„Z faktu, że wśród osób [nielegalnie przekraczających granicę] znajdują się także takie osoby [terroryści - przyp. red.], nie można generalizować i uważać, że zagrożeniem terrorystycznym są maleńkie dzieci wyłapywane przez Straż Graniczną i wywożone z powrotem do lasu” - powiedziała w programie „Gość Wiadomości” (TVP Info) posłanka Lewicy Agnieszka Dziemianowicz-Bąk.
Jednocześnie parlamentarzystka pozytywnie wypowiadała się o działaniach służb litewskich.

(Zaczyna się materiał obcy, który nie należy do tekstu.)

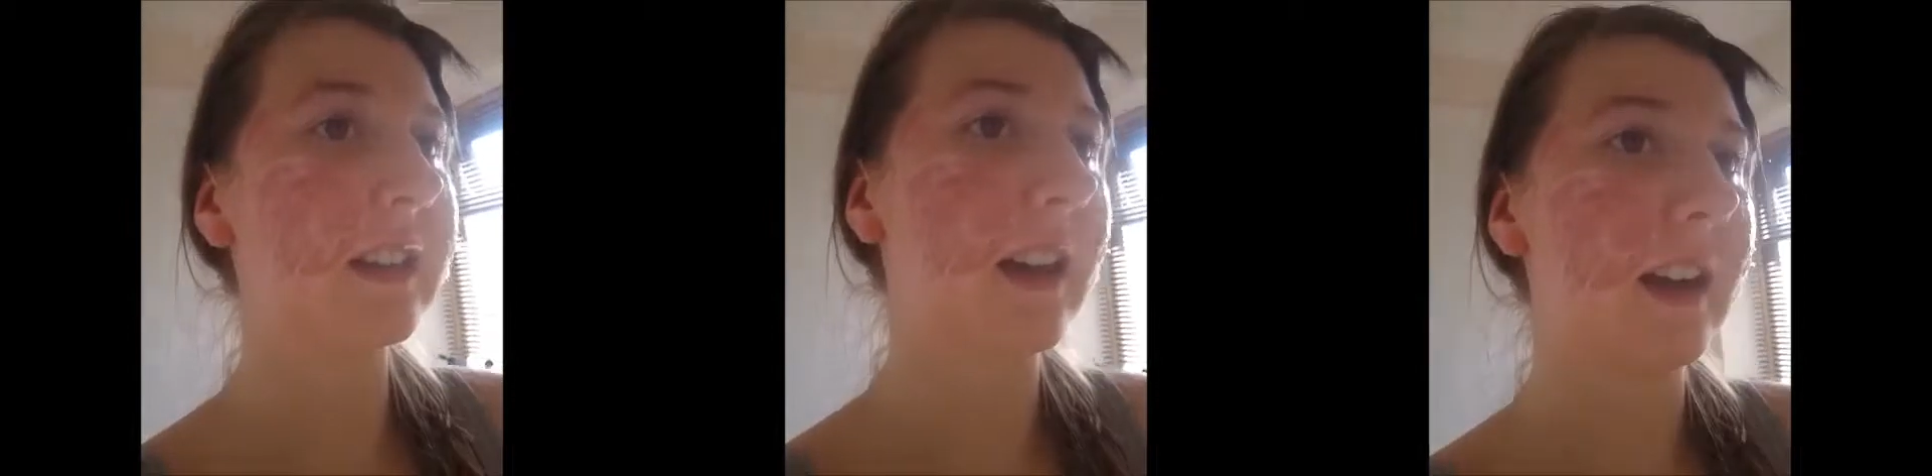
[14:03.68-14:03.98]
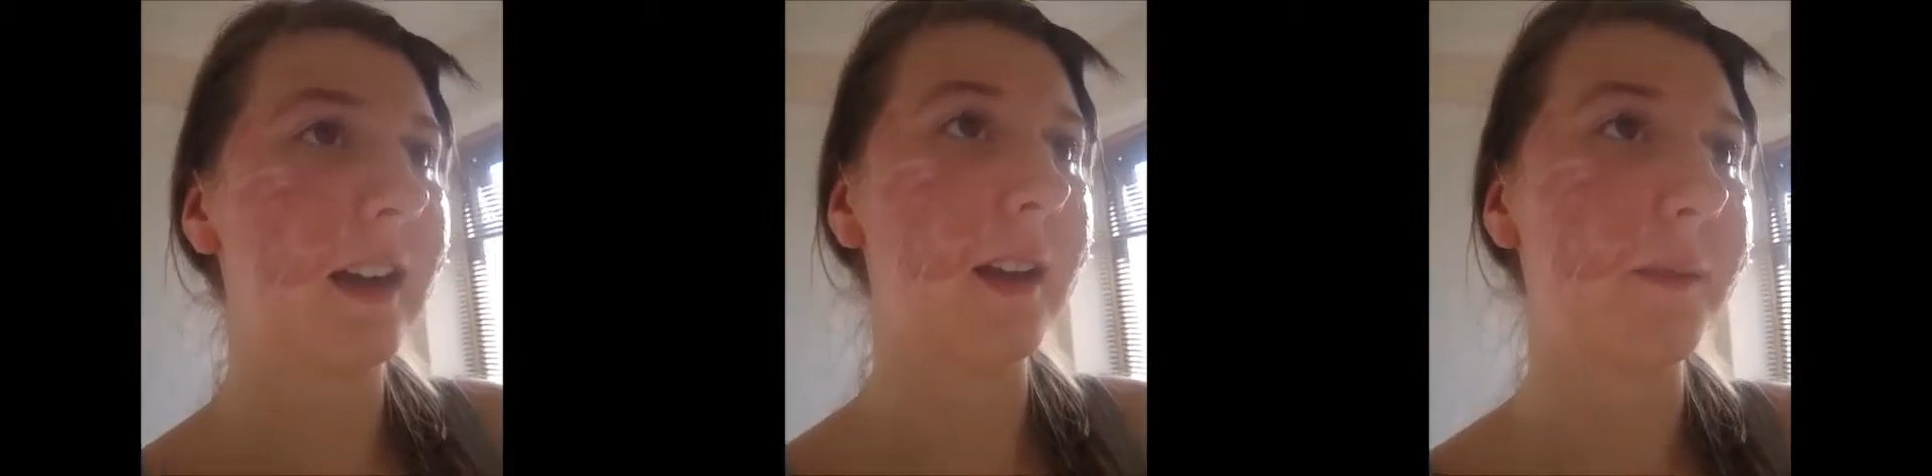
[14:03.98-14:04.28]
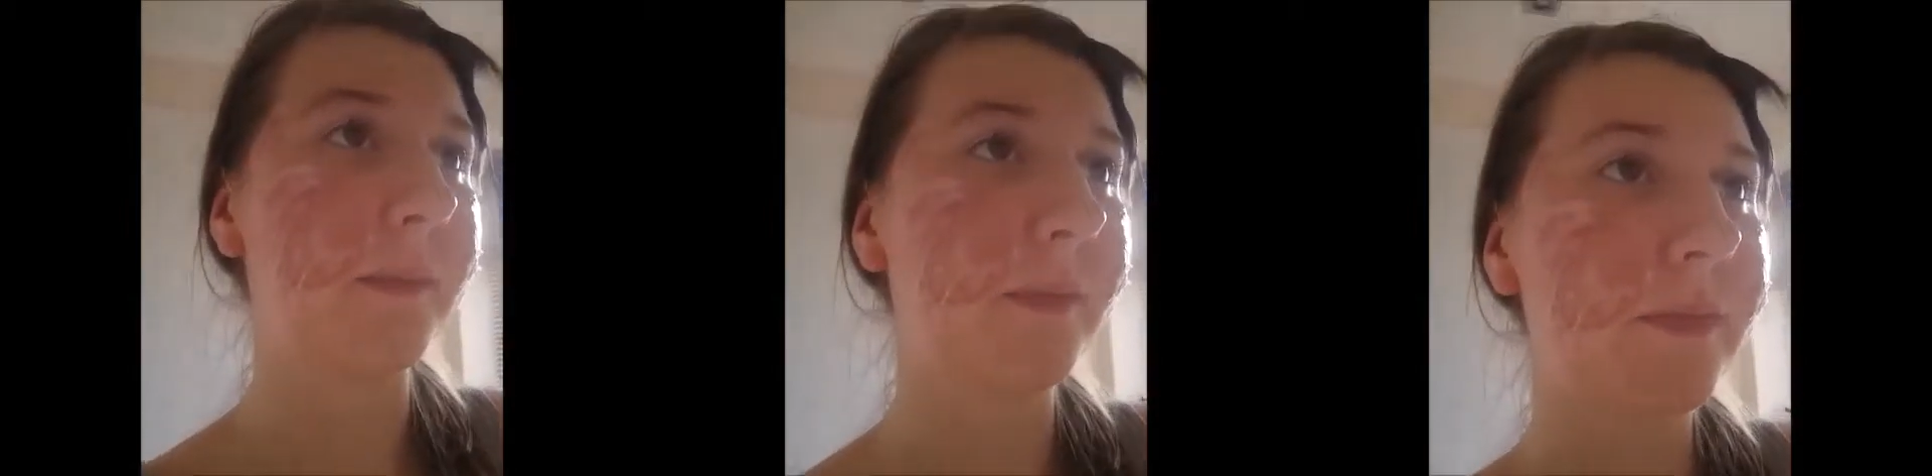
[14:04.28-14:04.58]

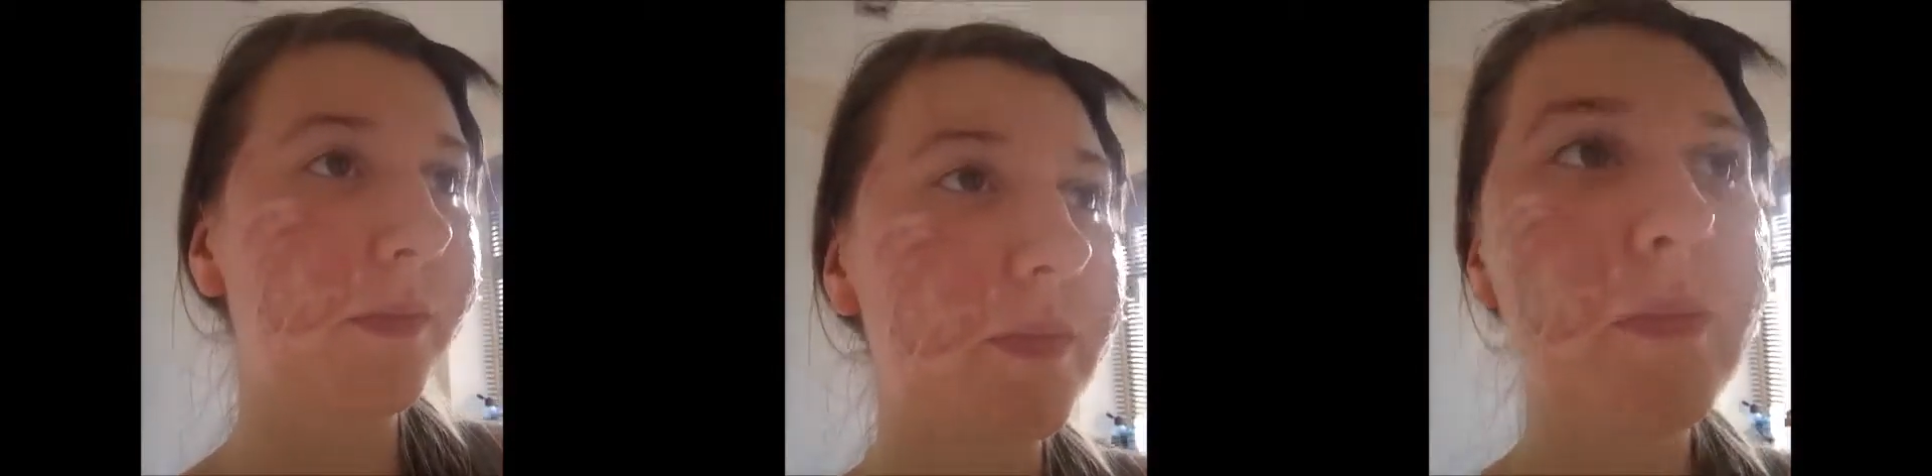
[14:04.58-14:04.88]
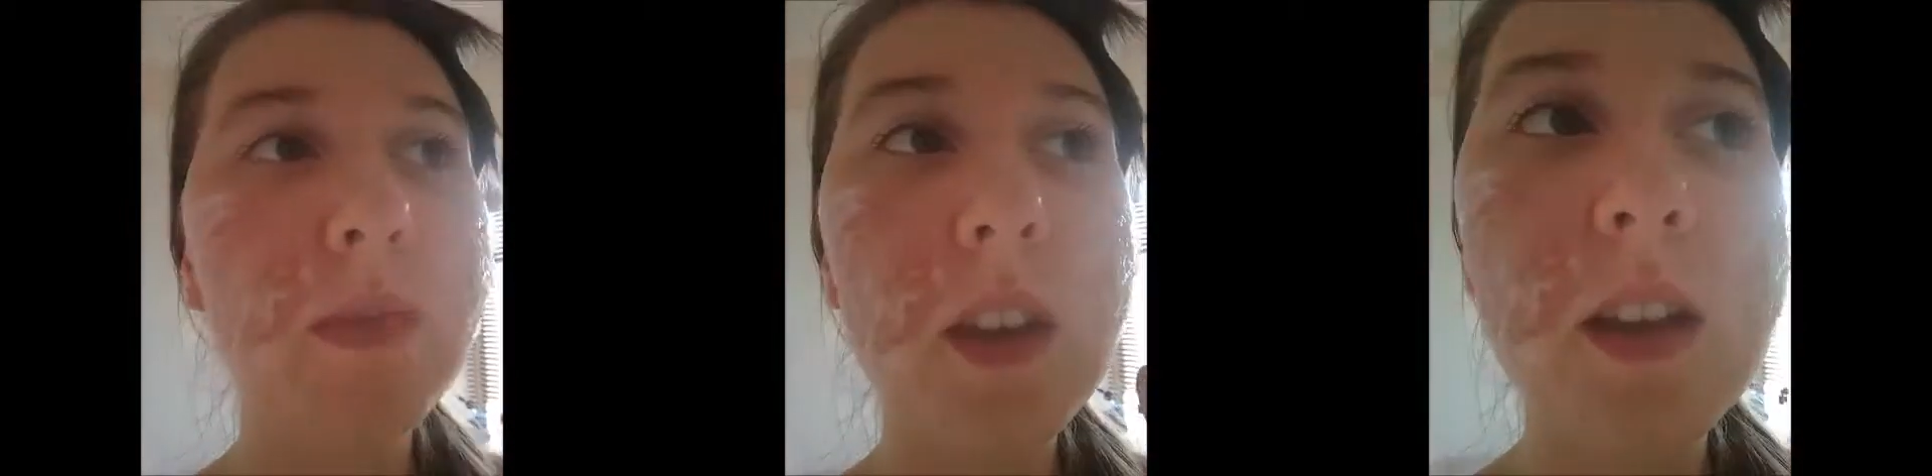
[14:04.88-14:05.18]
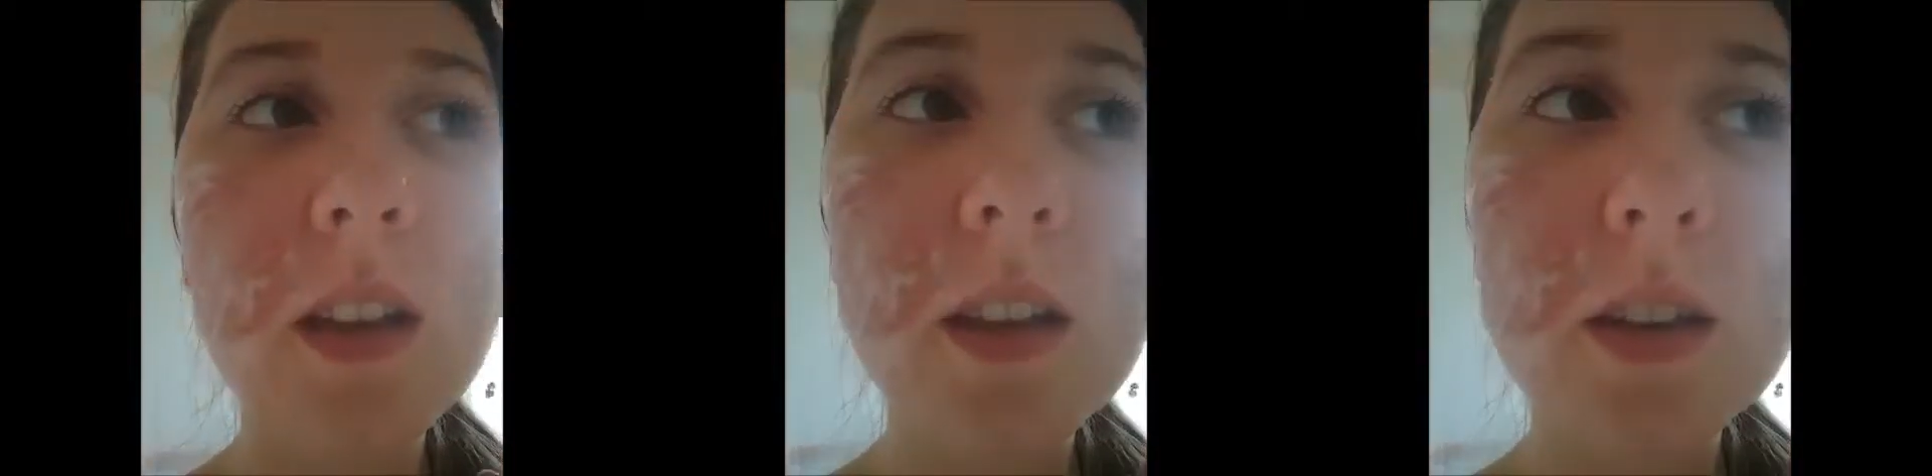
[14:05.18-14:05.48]
that
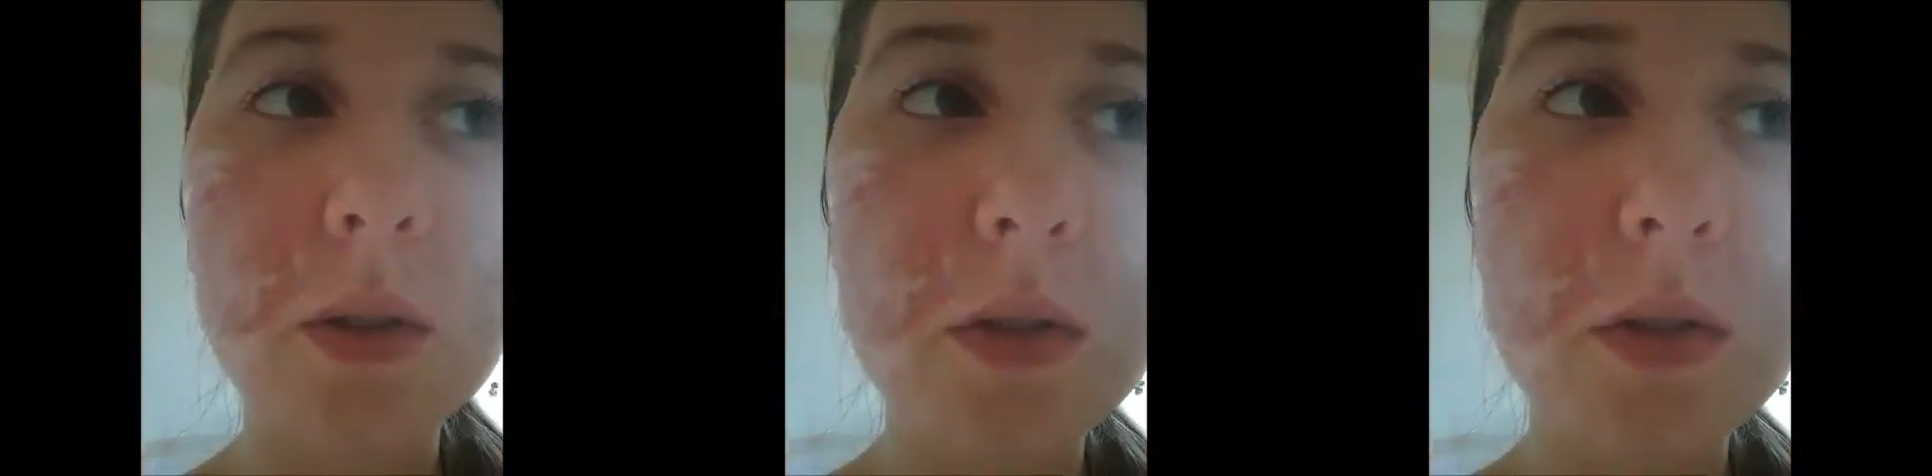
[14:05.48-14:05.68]
your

Polskie służby na rozkaz polskich władz wyłapują w lasach rodziny z dziećmi, (…) wywożą je na ziąb, chłód, pod drut kolczasty skazując na wychłodzenie, a być może i śmierć
— mówiła posłanka.
Ci ludzie stali się ofiarą reżimu Łukaszenki, ale również braku odpowiedzialności państwa polskiego
— dodała.
Odpowiedź wiceministra
Na te oskarżenia odpowiedział wiceminister rozwoju i technologii Artur Soboń.

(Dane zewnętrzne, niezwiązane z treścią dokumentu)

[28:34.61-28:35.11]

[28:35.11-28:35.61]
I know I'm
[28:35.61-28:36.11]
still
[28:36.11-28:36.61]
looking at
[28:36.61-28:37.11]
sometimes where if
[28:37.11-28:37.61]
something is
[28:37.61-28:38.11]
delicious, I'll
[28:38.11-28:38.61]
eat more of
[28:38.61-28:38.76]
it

To jest niestety tak, że pani poseł w tej krótkiej wypowiedzi ma więcej lojalności wobec służb państwa litewskiego niż wobec polskich służb
— zauważył.
Od wielu tygodni polskie służby mówią, że część osób, które nielegalnie przekraczają granicę, mają powiązania z ruchem terrorystycznym
— przypomniał wiceminister.
Następnie polityk PiS zwrócił się bezpośrednio do posłanki Lewicy:
Wy tego głosu nie chcieliście słyszeć.
Jak podkreślił:
Część tych osób jest kierowana bezpośrednio przez Moskwę.